B. L’égalité souveraine

Tous les États sont souverains, donc tous les États sont égaux juridiquement. De facto, il
n’existe pas d’autorité supérieure aux États, ce qui est affirmé par l’article 2§1 de la Charte des
Nations Unies, qui dispose « l’organisation est fondée sur le principe de l’égalité souveraine des
États ».

Résolution 2625 (XV) de l’Assemblée Générale des Nations Unies en 1970 : l’État ne peut pas
recevoir d’ordres d’un autre États car il n’est pas subordonné à un autre État.

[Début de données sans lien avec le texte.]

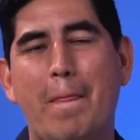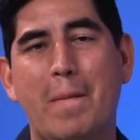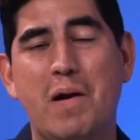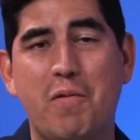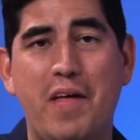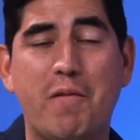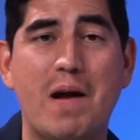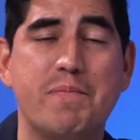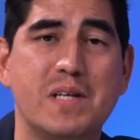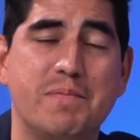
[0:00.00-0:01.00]
All right, well, that
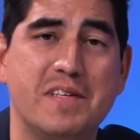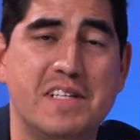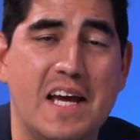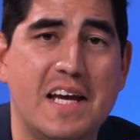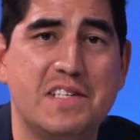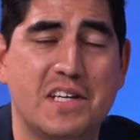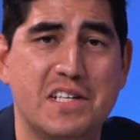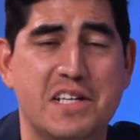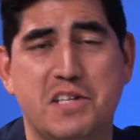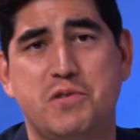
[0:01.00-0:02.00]
wraps up today's
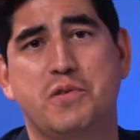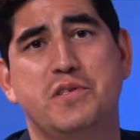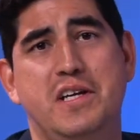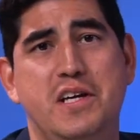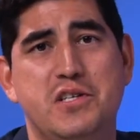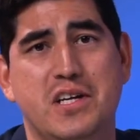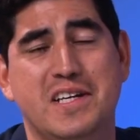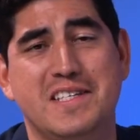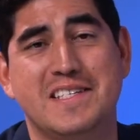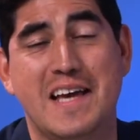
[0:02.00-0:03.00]
IndustrialSage
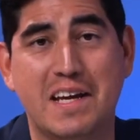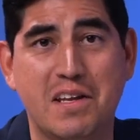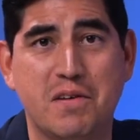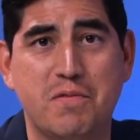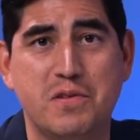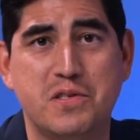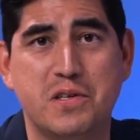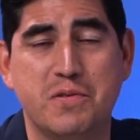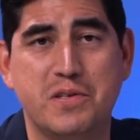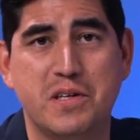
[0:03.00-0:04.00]
Executive
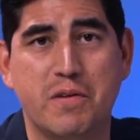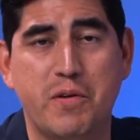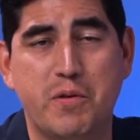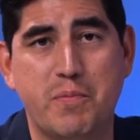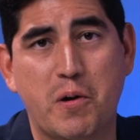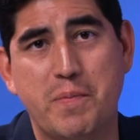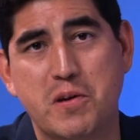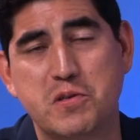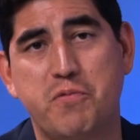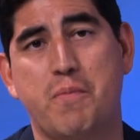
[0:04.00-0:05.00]
Series interview with Mark
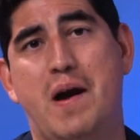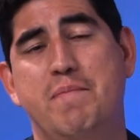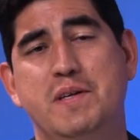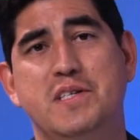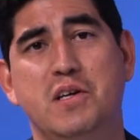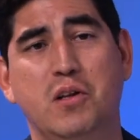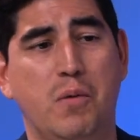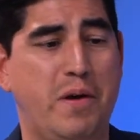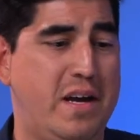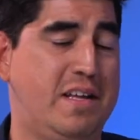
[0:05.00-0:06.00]
Meersman from IPC
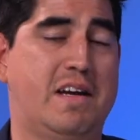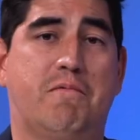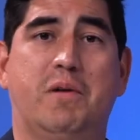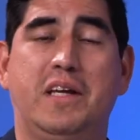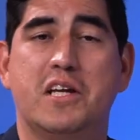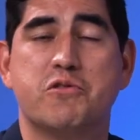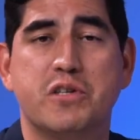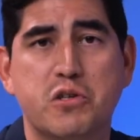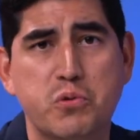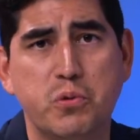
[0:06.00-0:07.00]
Global. Hey, a really
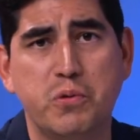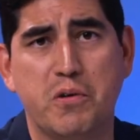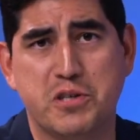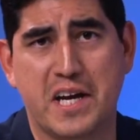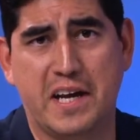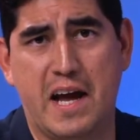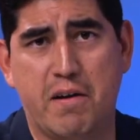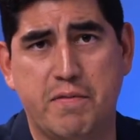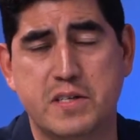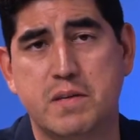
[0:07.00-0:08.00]
interesting tool. Go check it out
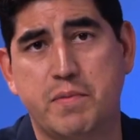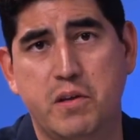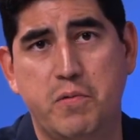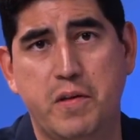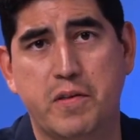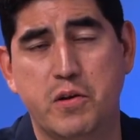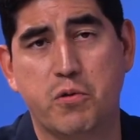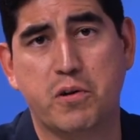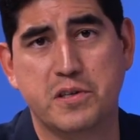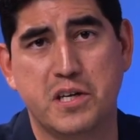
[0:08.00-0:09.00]
if it's something you think that your
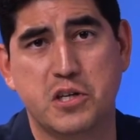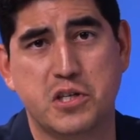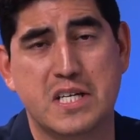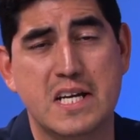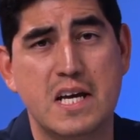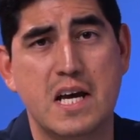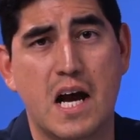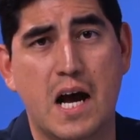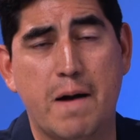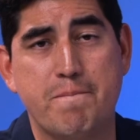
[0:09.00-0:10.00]
organization
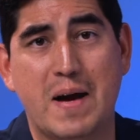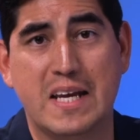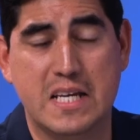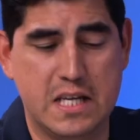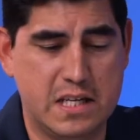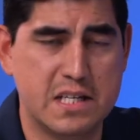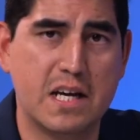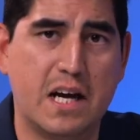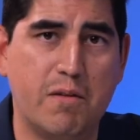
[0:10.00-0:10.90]
might need.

C. La protection de la souveraineté

L’objet du droit international est de régir les rapports entre les États en assurant le respect
des règles de droit international public. Les États jouissent de la personnalité juridique, laquelle
affecte des droits et des obligations au sujet de droit, en l’occurrence l’État, premier sujet en droit
international.

Il n’est pas suffisant d’affirmer que les États sont égaux en vertu du principe de
souveraineté. Il faut aussi, nécessairement, créer des règles pour garantir l’effectivité de cette
souveraineté. La première règle protectrice en la matière est celle de la non-ingérence, qui a été
définie par la résolution 2625 (XV) : « Aucun État n’a le droit d’intervenir directement ou
indirectement pour n’importe quelles raisons dans les affaires intérieures et extérieures d’un autre
État ». Ce principe, posé par écrit en 1970, existait bien avant que les organes onusiens ne le
définissent. En effet, il s’agit d’une norme coutumière ancienne datant de 1986 dans l’affaire «
Nicaragua » de la CIJ, opposant les États-Unis au Nicaragua. Dans cette affaire, la Cour va rappeler
le principe de non-ingérence qui signifie que l’autonomie constitutionnelle de l’État est libre.